Further, the LED 23 preferably has a peak wavelength in the vicinity of a wavelength of 275 nm, which has a relatively high bactericidal action, but may be in a wavelength band that exerts a bactericidal action, and does not limit the wavelength of ultraviolet rays.

The optical system 20 arranged in the light source unit 15 has a convex lens 21 having ultraviolet light transmission as a lens. The convex lens 21 has an incident surface 21a on which the light emitted by the LED 23 is incident and an exit surface 21b that emits ultraviolet rays into the flow path 13a, and the incident surface 21a is arranged so as to face the LED 23 of the light source 16. ing. The convex lens 21 refracts the ultraviolet rays emitted by the LED 23 of the light source 16 toward the center side of the flow path cross section of the flow path 13a of the flow path member 13, and the fluid flowing in the flow path 13a and the first connecting member 17 Irradiates the fluid flowing through the flow paths 17a-1 and 17a-2 described later with ultraviolet rays.

Here, as shown in FIG. 3, the convex lens 21 has an inner diameter of the flow path member 13 of X [mm], and the light source portion 15 side of the flow path member 13 in the length direction (tube axis direction) of the flow path member 13. When the distance from one end of the LED 23 to the incident surface 21a of the convex lens 21 on which ultraviolet rays are incident is L [mm], the convex lens 21 has a half-value angle (half-value width) α [°] of the ultraviolet rays emitted by the LED 23.
0 <α <2tan ^-1 (X / 2L) ・ ・ ・ Equation 1
It is formed to satisfy. As a result, the convex lens 21 can appropriately refract the ultraviolet rays emitted by the LED 23 so as to enter the flow path 13a of the flow path member 13, and among the ultraviolet rays emitted by the LED 23, the light source accommodating portion 17b-. It is possible to prevent the ultraviolet rays toward the vicinity of the edge of the opening of No. 3 from being lost without being incident on the flow path 13a. Here, when α = 0, the ultraviolet rays emitted by the LED 23 are output as linear light having no spread, and the fluid flowing in the flow path 13a cannot be efficiently irradiated with the ultraviolet rays, which is not preferable. .. On the other hand, when α ≧ 2tan ^-1 (X / 2L), a part of the ultraviolet rays emitted by the LED 23 does not enter the flow path 13a of the flow path member 13 and reaches, for example, the flow path 17a-2. Therefore, it becomes impossible to efficiently irradiate the fluid flowing in the flow path 13a with ultraviolet rays, which is not preferable. Further, in the light source unit 15, the light distribution curve F generated by the convex lens 21 passes through the corner between the end surface of one end of the flow path member 13 on the light source unit 15 side and the inner surface of the flow path member 13.

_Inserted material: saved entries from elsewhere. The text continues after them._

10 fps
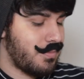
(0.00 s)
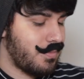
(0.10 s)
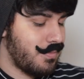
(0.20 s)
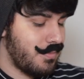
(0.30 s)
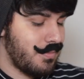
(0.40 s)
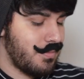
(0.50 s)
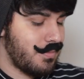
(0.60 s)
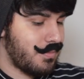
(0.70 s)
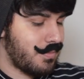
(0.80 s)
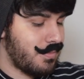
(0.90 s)

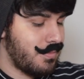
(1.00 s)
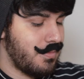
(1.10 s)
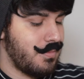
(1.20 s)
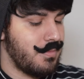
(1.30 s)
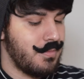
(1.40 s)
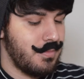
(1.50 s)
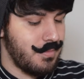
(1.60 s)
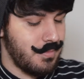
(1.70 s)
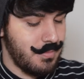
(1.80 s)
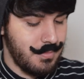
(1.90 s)

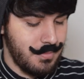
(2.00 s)
Nobody speaks.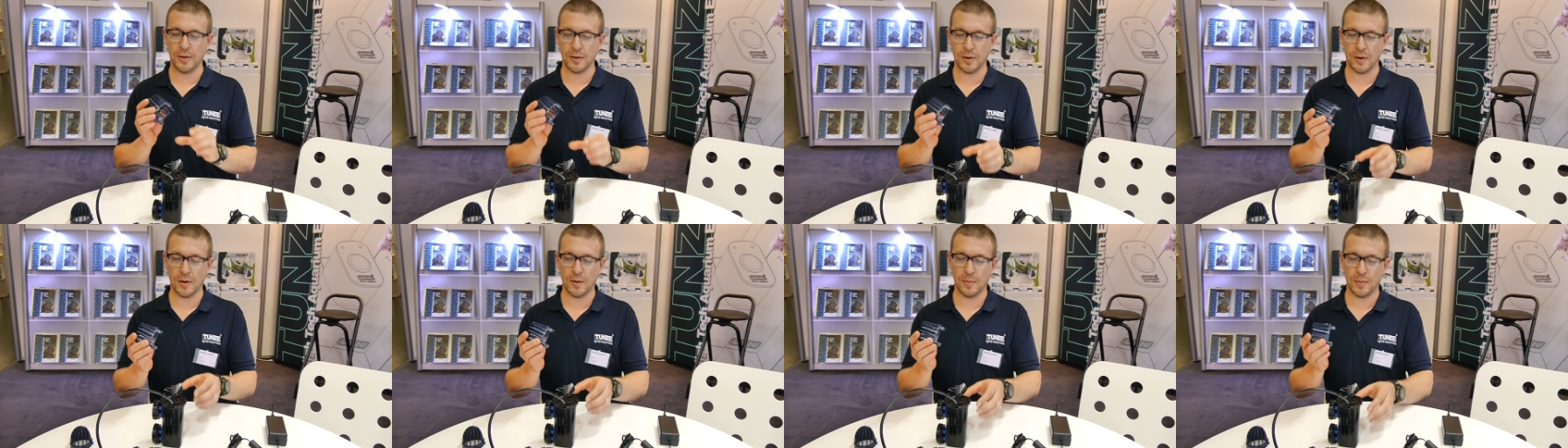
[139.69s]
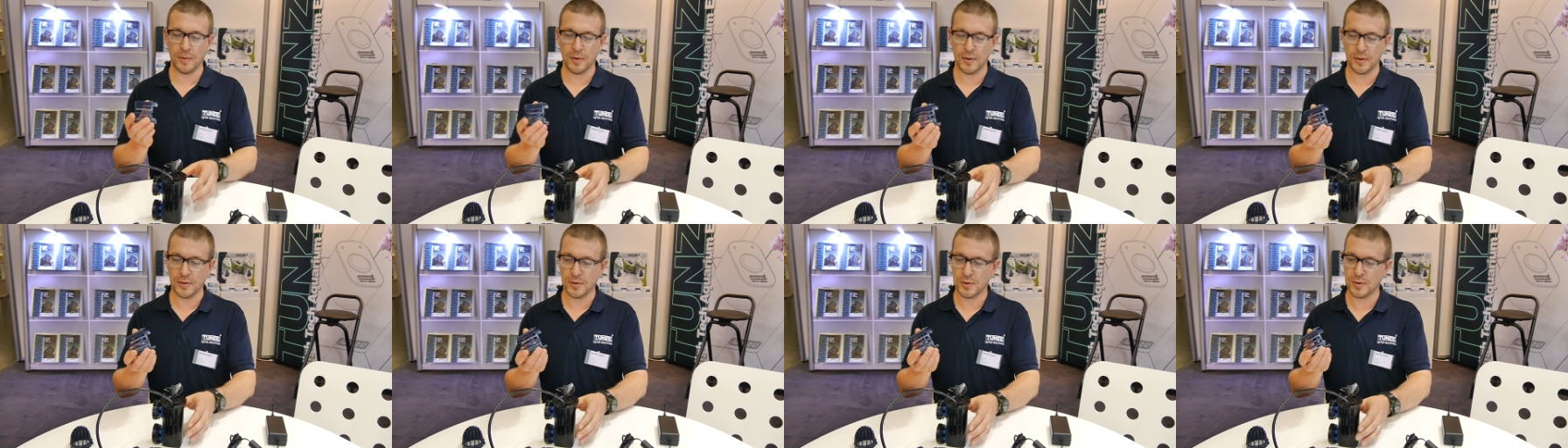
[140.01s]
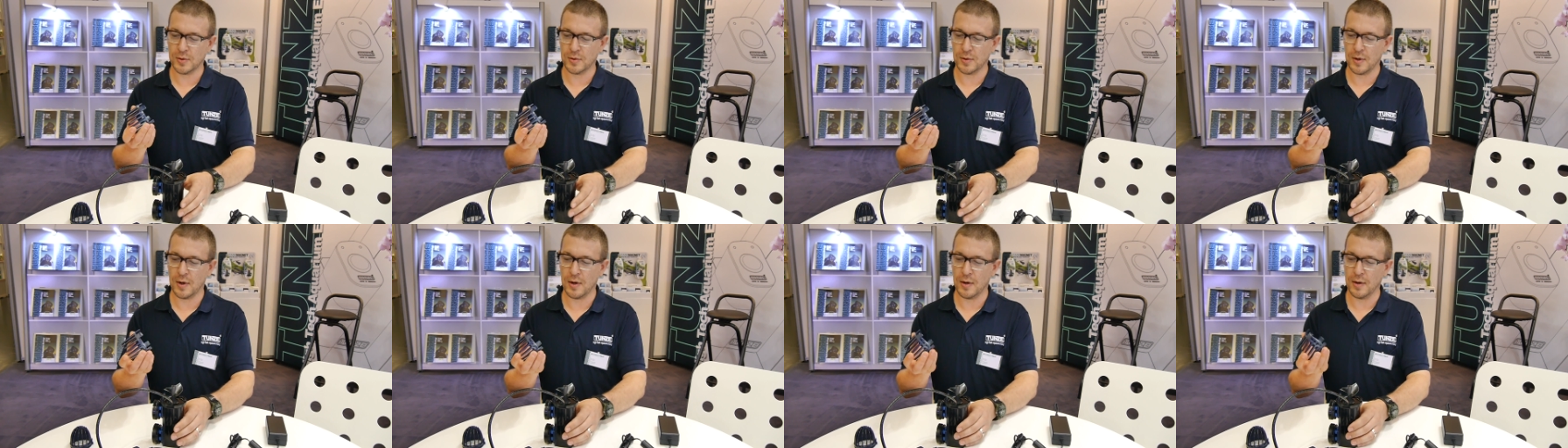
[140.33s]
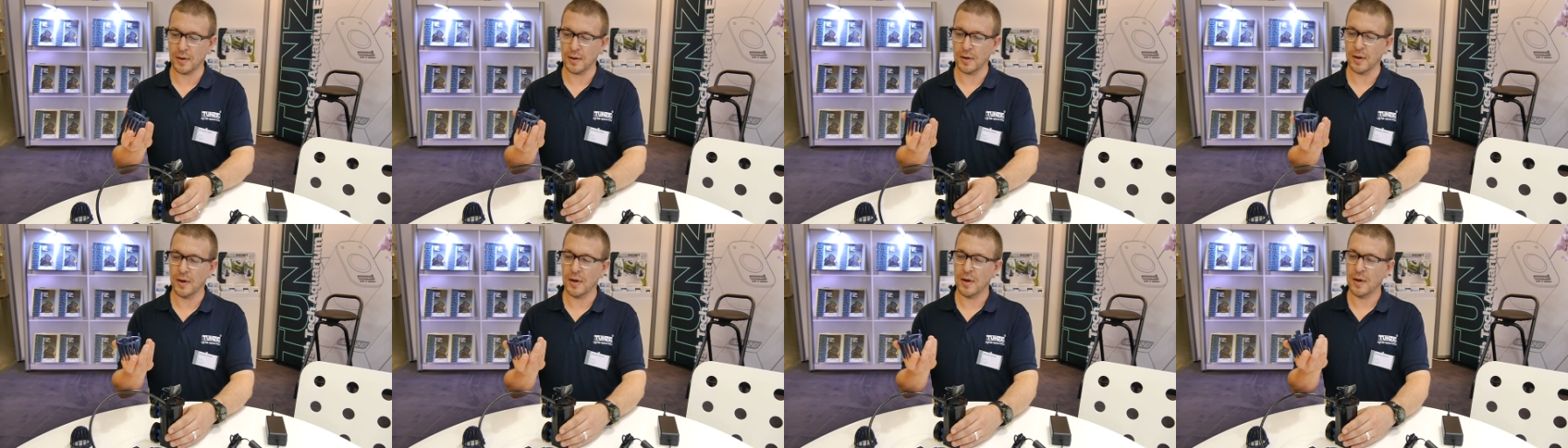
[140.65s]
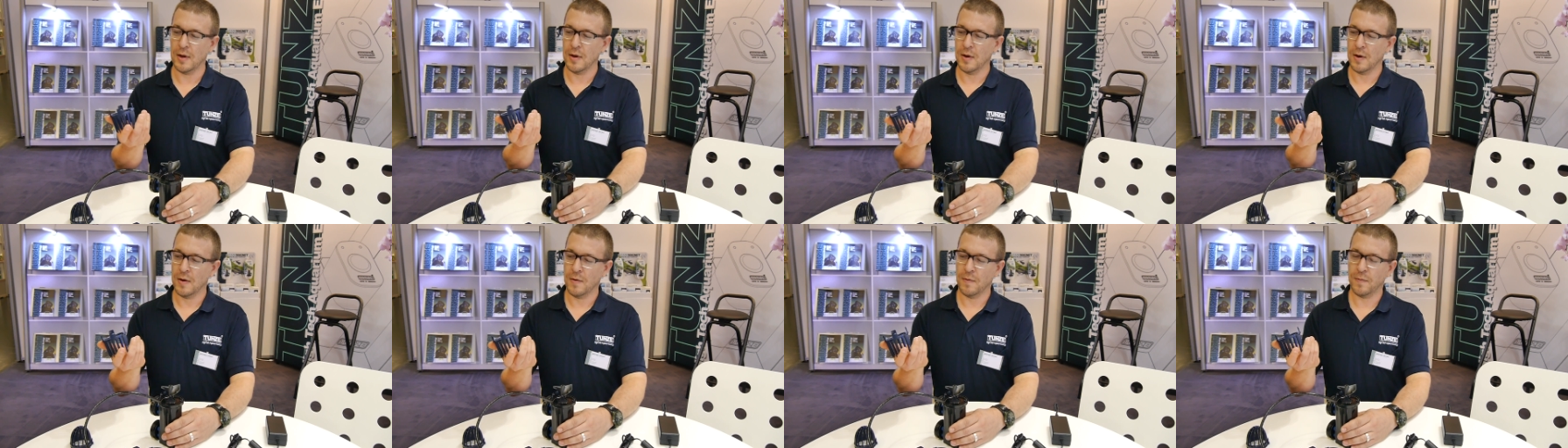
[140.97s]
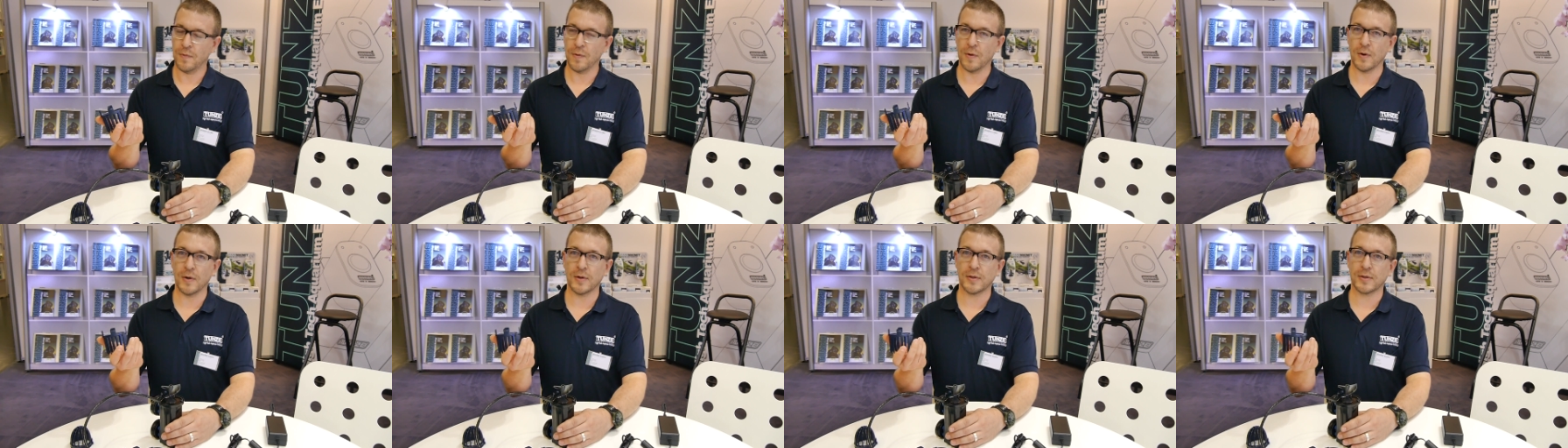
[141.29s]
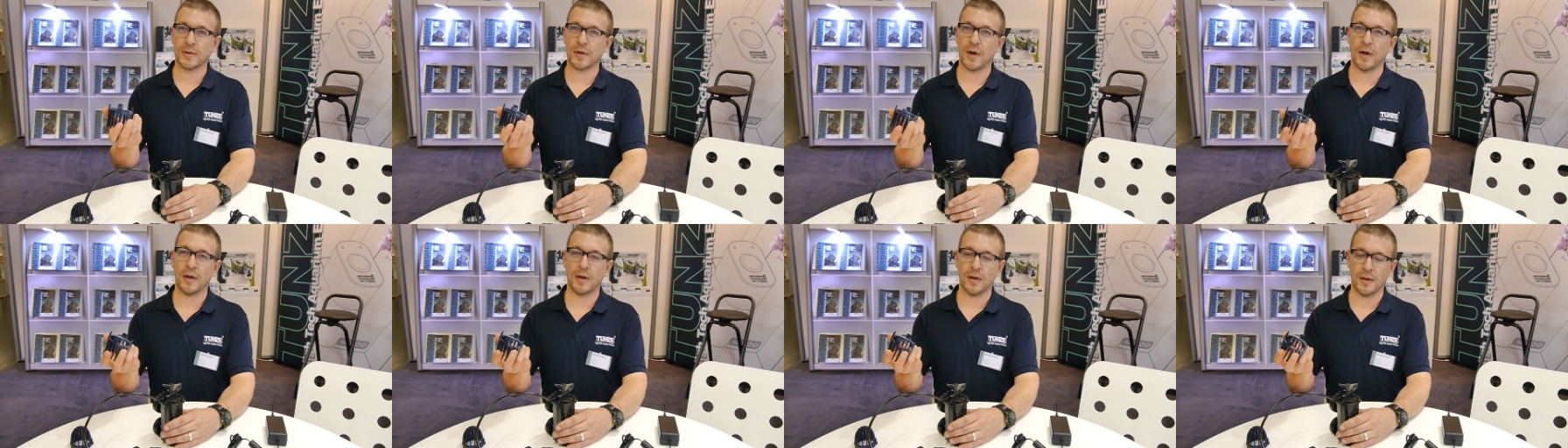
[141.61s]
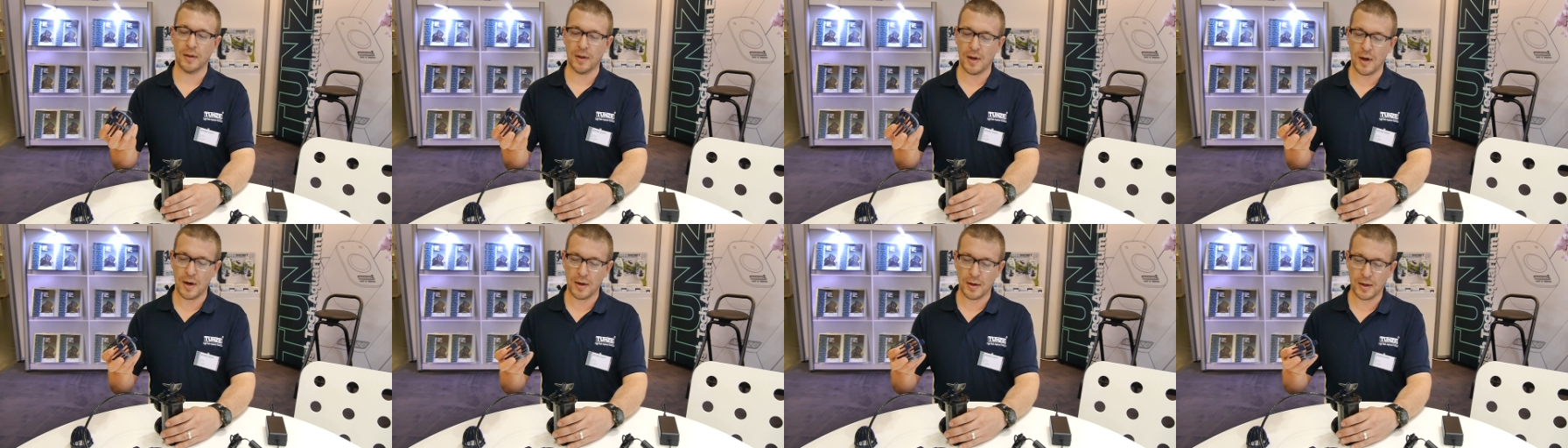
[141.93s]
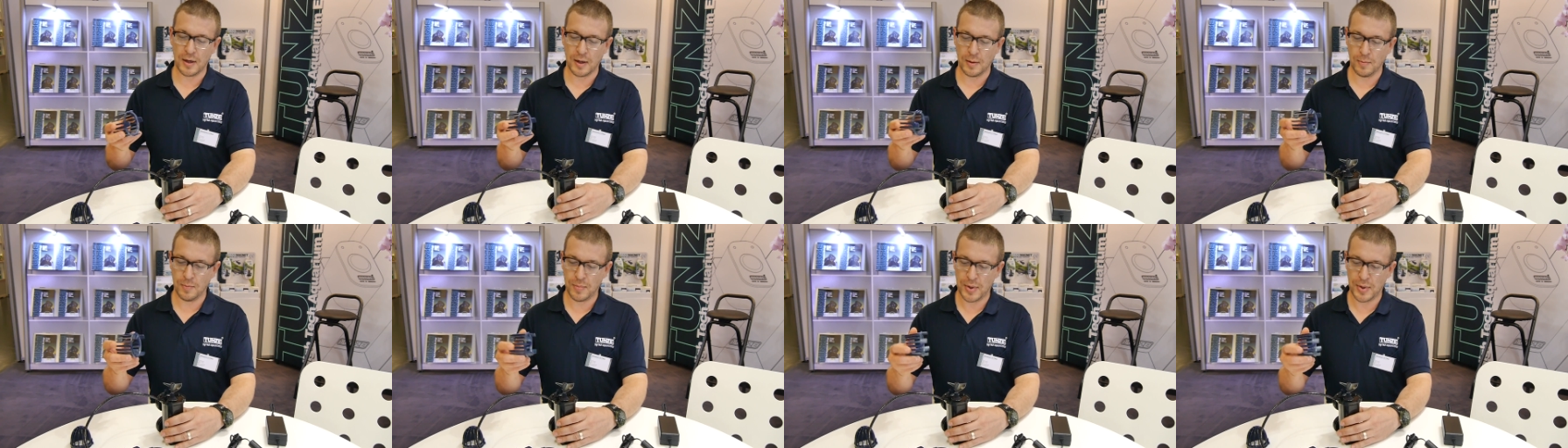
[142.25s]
durable and strong. 4 solid locking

Further, when the outer diameter of the convex lens 21 is Y [mm] and the thickness of the convex lens 21 is D [mm], the convex lens 21 is
X / 2≤Y <X, D> L / 2 ... Equation 2
Meet. By satisfying equations 1 and 2, the convex lens 21 narrows the distance between the exit surface 21b of the convex lens 21 and one end of the flow path member 13 on the light source portion 15 side while appropriately ensuring the refraction action of ultraviolet rays. Be done. As a result, when a fluid flows from the flow path 13a of the flow path member 13 into the first connecting member 17, turbulence such as a vortex is likely to occur around the exit surface 21b of the convex lens 21, and the emission surface 21b By locally retaining the fluid in the surroundings, the irradiation time of ultraviolet rays is extended, and the irradiation efficiency of ultraviolet rays on the fluid is improved. Here, when Y <X / 2, turbulence such as vortices does not occur around the exit surface 21b of the convex lens 21, fluid cannot be locally retained around the exit surface 21b, and irradiation with ultraviolet rays is performed. This is not preferable because the time is shortened and the efficiency of irradiating the fluid with ultraviolet rays cannot be increased. On the other hand, when Y ≧ X, the convex lens 21 acts as a barrier to the flow paths 17a-1 and 17a-2, and it becomes difficult for the fluid flowing through the flow path 13a to reach the flow paths 17a-1 and 17a-2. Therefore, the amount of fluid that can flow through the fluid sterilizer 1 is reduced, which is not preferable. Further, when D ≦ L / 2, turbulence such as a vortex does not occur around the exit surface 21b of the convex lens 21, the fluid cannot be locally retained around the exit surface 21b, and the irradiation time of ultraviolet rays. Is not preferable because the irradiation efficiency of ultraviolet rays to the fluid cannot be increased. Further, when D ≦ L / 2, a part of the ultraviolet rays emitted by the LED 23 does not enter the flow path 13a of the flow path member 13 and reaches, for example, the flow path 17a-2. Therefore, the flow path 13a It is not preferable because it becomes impossible to efficiently irradiate the fluid flowing inside with ultraviolet rays. Although the upper limit of D with respect to L is not particularly limited, it is desirable that the flow path member 13 and the convex lens 21 do not come into contact with each other when the fluid sterilizer 1 is assembled, so it is desirable to set D ≦ L.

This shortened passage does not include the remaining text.